On Mon, Apr 20, 2009 at 8:28 PM, Mark <markg85@gmail.com> wrote:
On Tue, Apr 21, 2009 at 1:17 AM, Jesse Keating <jkeating@redhat.com> wrote:
> As I mentioned in an earlier thread I was interested in reducing the
> number of gpg keys down to one per release.  Currently we have two, one
> we sign development builds with during beta/preview and updates-testing,
> and then one we sign the released packages with and the stable updates
> with.  Multiple keys per release creates a lot of churn, reduces the
> number of hardlinks we can maintain, and causes a lot of delay in
> getting package sets prepped for the different releases.  As such I'm
> proposing that we reduce the keys down to one per release, used for all
> the scenarios listed, starting with Fedora 11.  There is already a
> Fedora 11 key that was used to sign beta and will be used to sign
> preview release, I would just revoke / delete the current ID which
> mentions testing and replace it with an ID of just "Fedora 11".
> fedora-release will be modified to handle this in the repo files as
> well.
>
> If there are no strong reasonable objections this will happen early this
> week in time for the Preview release.
>

Sounds like a good thing to do.

Just one other thing i notice here.
Look at what you've done here.
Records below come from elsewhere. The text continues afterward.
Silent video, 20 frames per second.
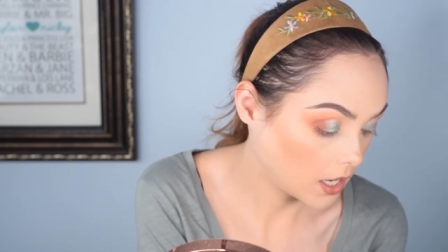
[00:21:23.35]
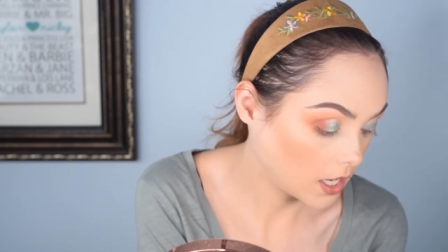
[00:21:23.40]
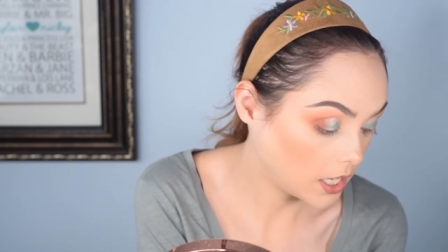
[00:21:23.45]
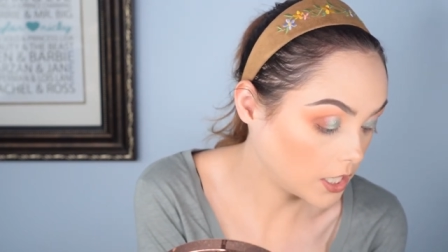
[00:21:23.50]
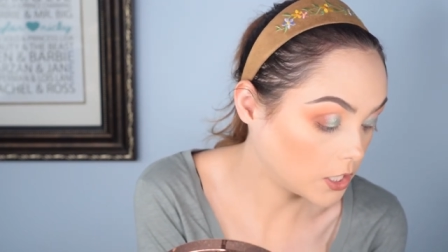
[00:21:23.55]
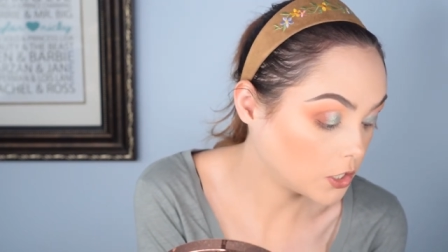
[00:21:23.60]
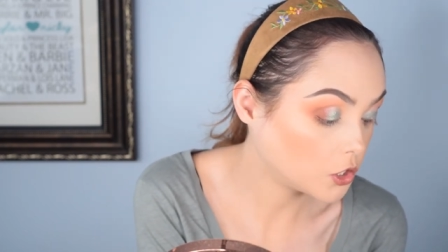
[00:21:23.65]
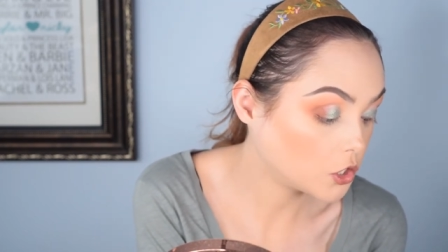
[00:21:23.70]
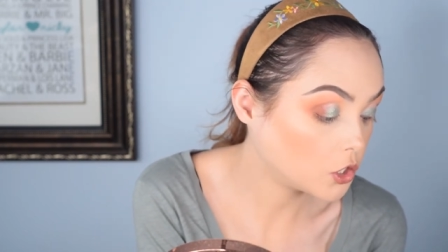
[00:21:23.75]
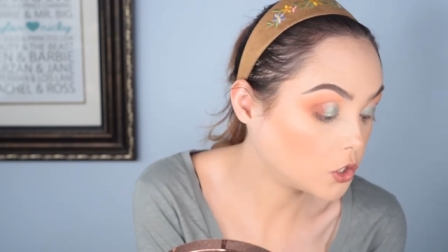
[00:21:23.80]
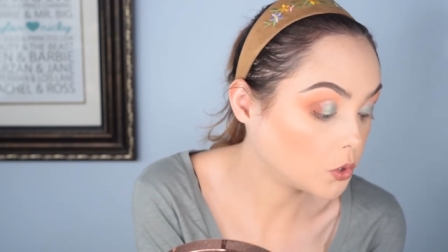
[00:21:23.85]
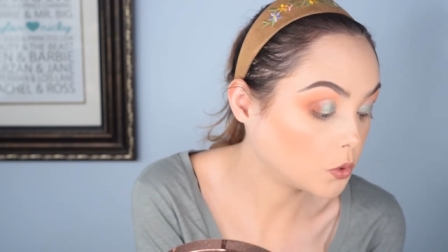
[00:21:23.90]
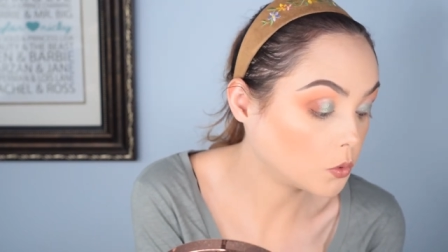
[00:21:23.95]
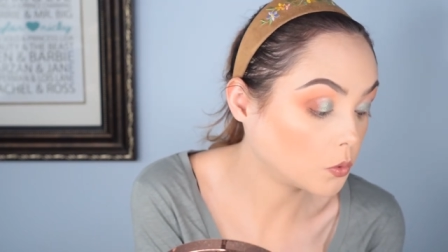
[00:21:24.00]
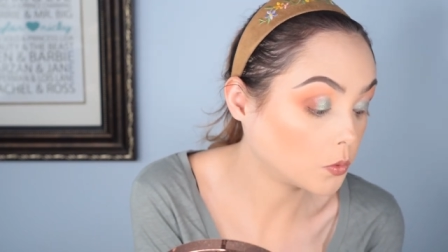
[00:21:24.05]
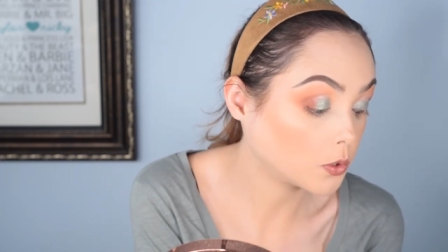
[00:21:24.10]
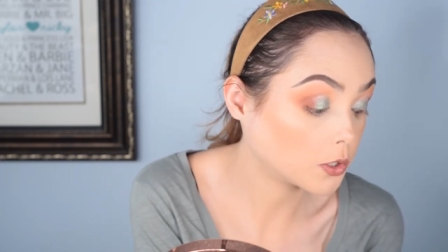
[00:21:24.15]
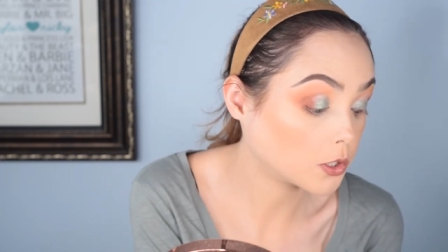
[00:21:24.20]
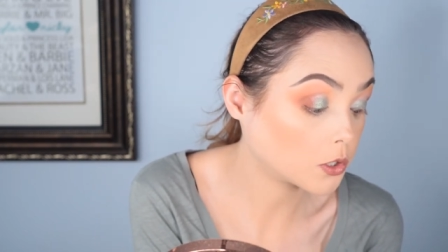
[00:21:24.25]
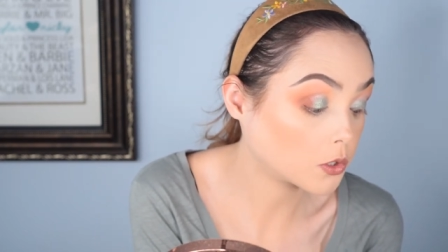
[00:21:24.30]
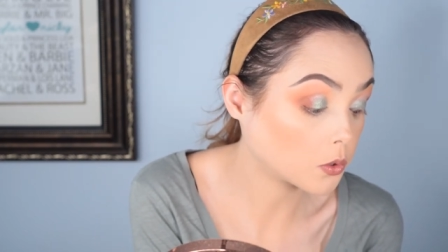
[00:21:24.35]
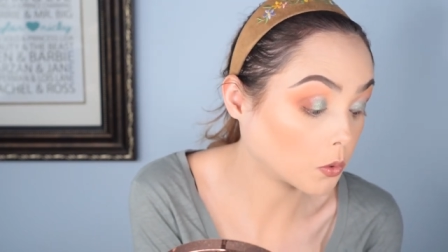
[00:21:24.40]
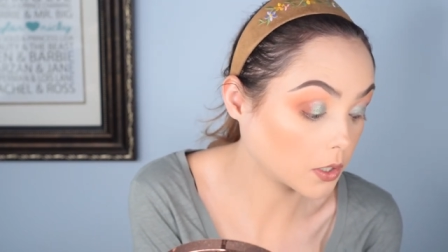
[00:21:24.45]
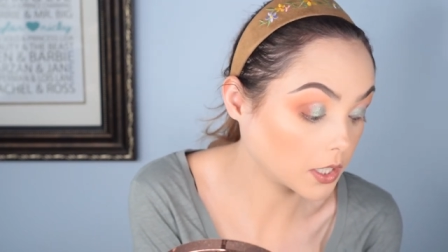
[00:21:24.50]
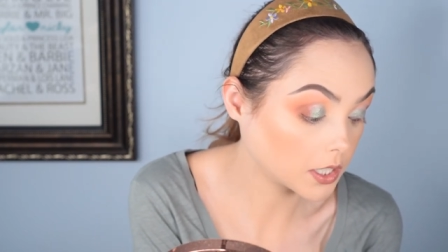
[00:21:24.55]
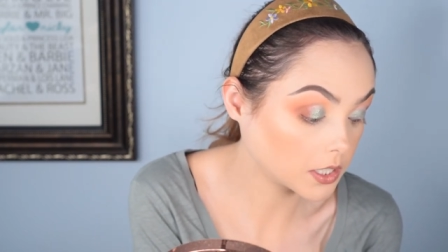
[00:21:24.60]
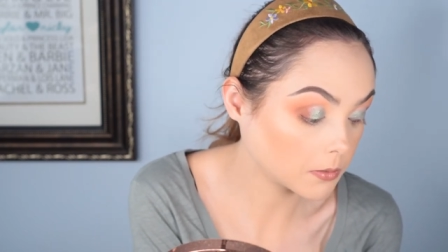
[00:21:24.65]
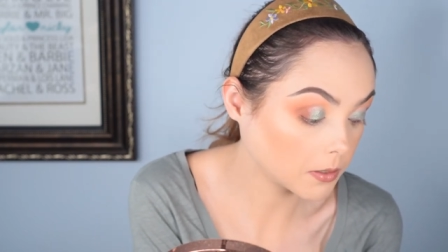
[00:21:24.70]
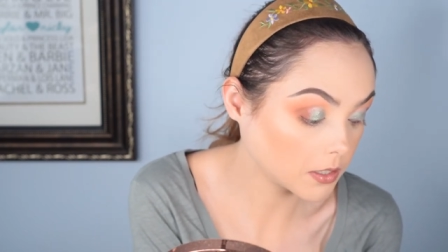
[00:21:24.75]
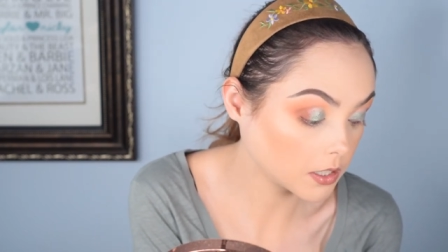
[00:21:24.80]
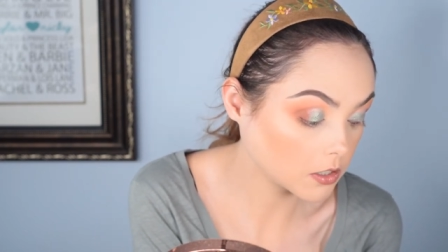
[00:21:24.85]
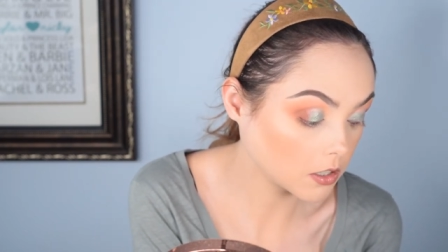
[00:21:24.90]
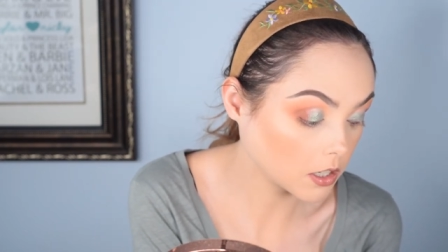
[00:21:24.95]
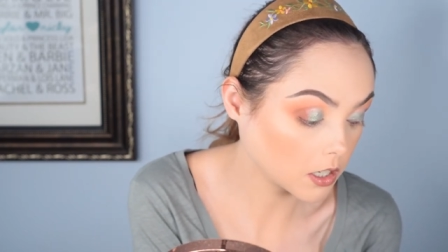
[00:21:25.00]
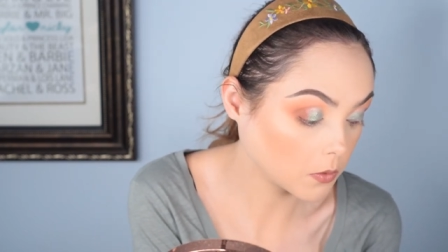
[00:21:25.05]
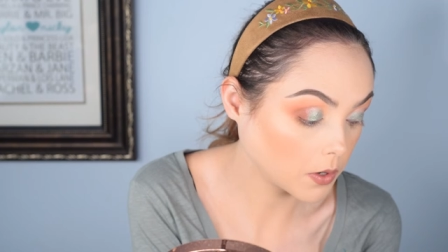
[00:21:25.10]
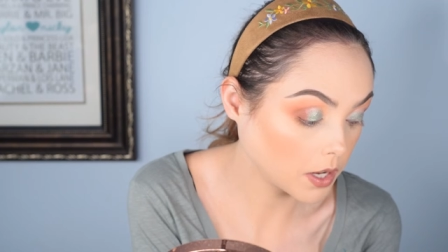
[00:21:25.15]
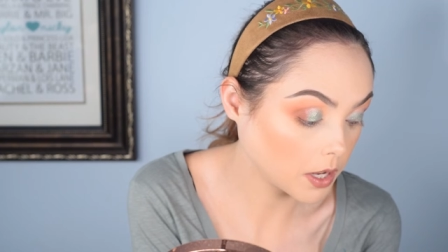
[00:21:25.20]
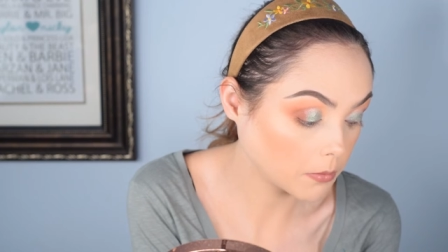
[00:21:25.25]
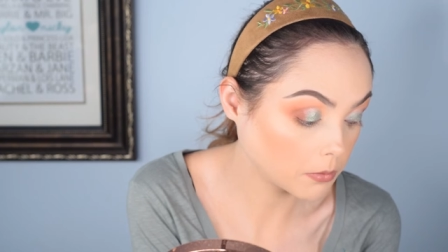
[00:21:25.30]
into stories about the
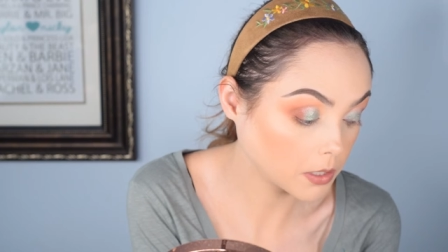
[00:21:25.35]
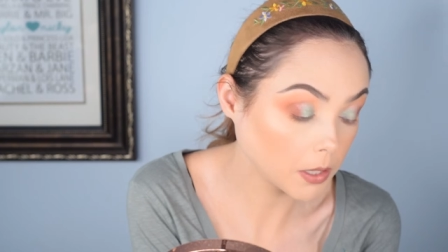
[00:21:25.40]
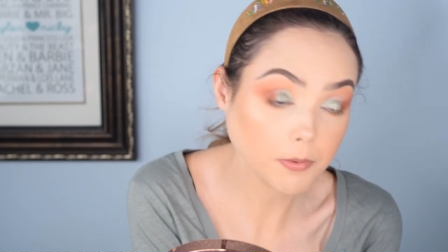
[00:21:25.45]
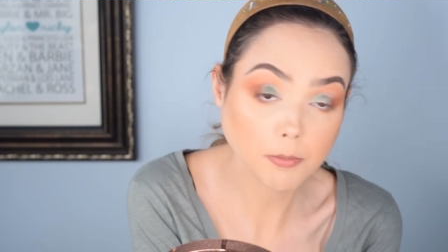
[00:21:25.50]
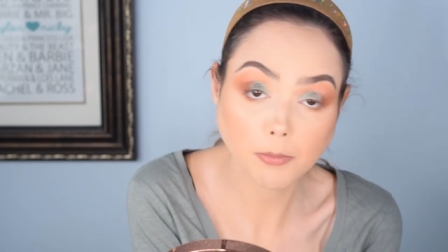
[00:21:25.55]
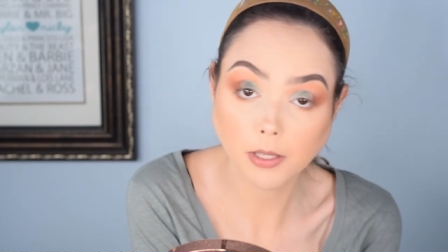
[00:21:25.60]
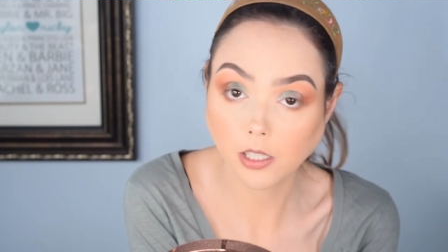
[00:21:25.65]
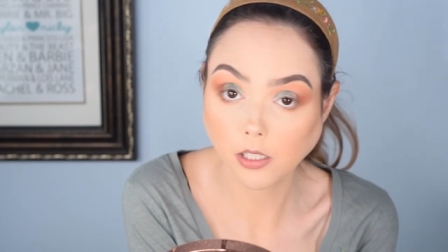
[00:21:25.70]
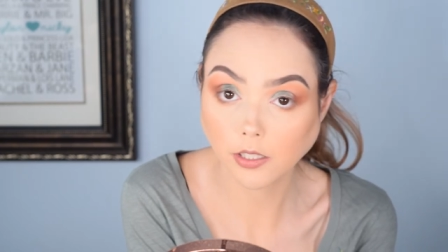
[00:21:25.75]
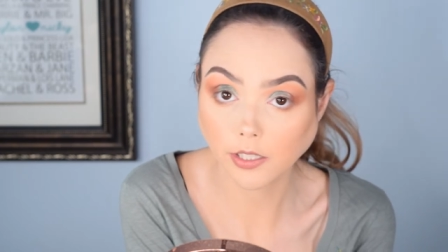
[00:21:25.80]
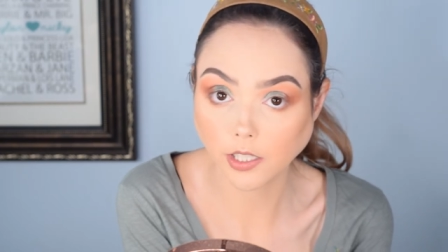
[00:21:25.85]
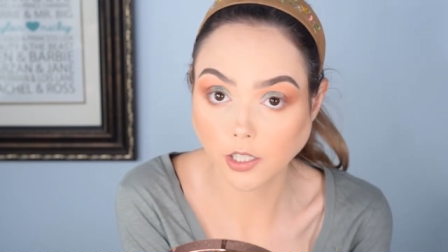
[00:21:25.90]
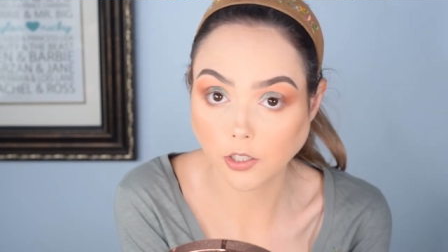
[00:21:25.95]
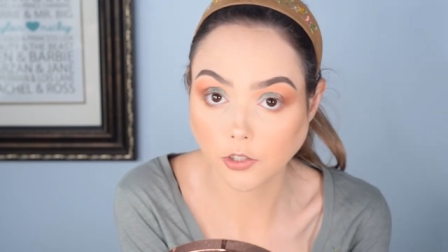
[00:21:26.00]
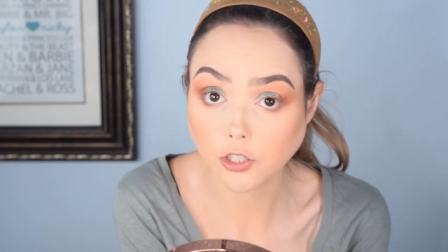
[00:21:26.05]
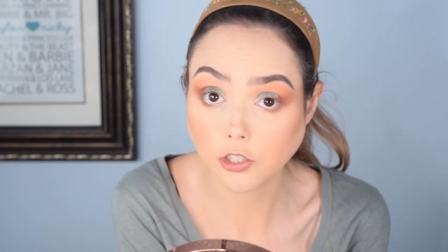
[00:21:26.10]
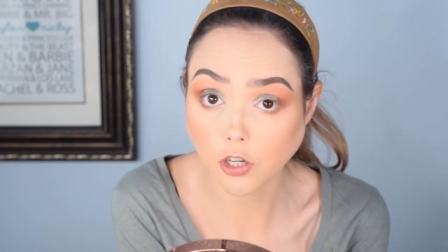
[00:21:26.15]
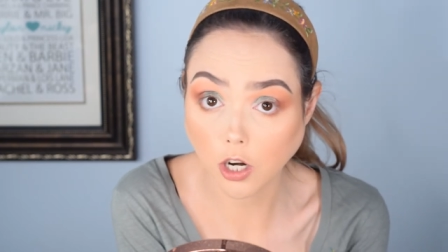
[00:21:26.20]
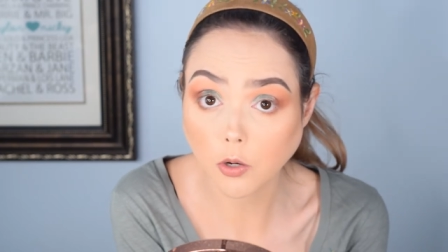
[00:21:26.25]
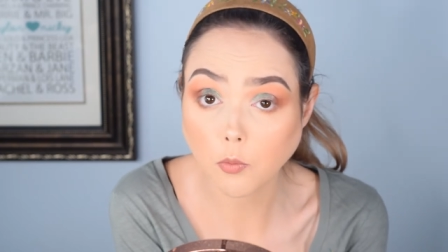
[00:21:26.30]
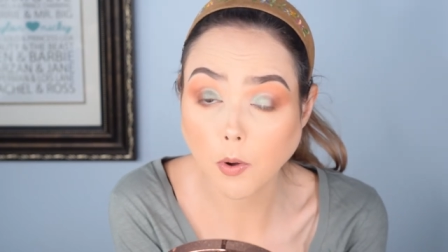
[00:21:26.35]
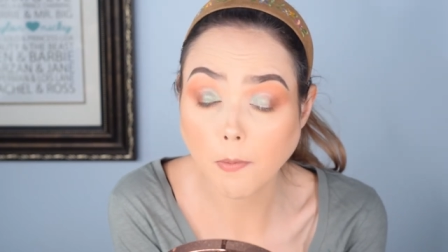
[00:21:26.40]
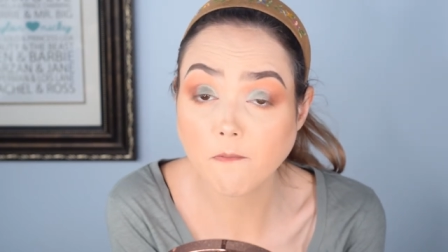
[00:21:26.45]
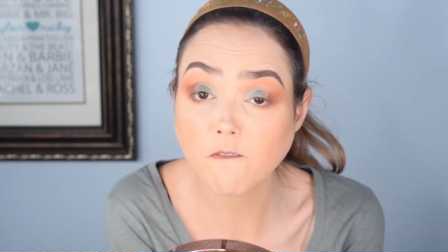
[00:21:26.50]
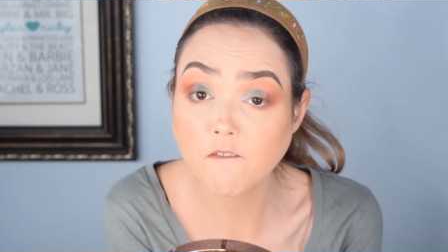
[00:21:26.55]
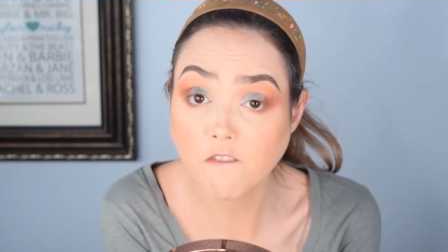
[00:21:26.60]
dark web, let me be clear. The dark web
You seggest something and are going to
implement it unless you get some feedback that lets you think. That on
it's own is no problem for me.

The problem i see is that when anyone wants to request anything to be
done in fedora they have to:
- Write a detailed page on the wiki
- Make a bugzille feature request
- wait some time till it's reviewed (can be days, weeks or even months if ever)
- let it be approved by fesco

and what else did i forget.
I have to mention with that that it's just how i see new stuff getting
in (or rejected).
No first hand experience here but only how i witness it.

So now i'm wondering.. how come that you can get something in within a
mather of hours and without explaining a lot

To be fair it's not just a couple of hours.  The idea was first mooted on 2009-01-16

http://fedoraproject.org/wiki/FWN/Issue159#New_GPG_Signing_Keys_for_Each_Release

and did not seem to stimulate much in the way of objections.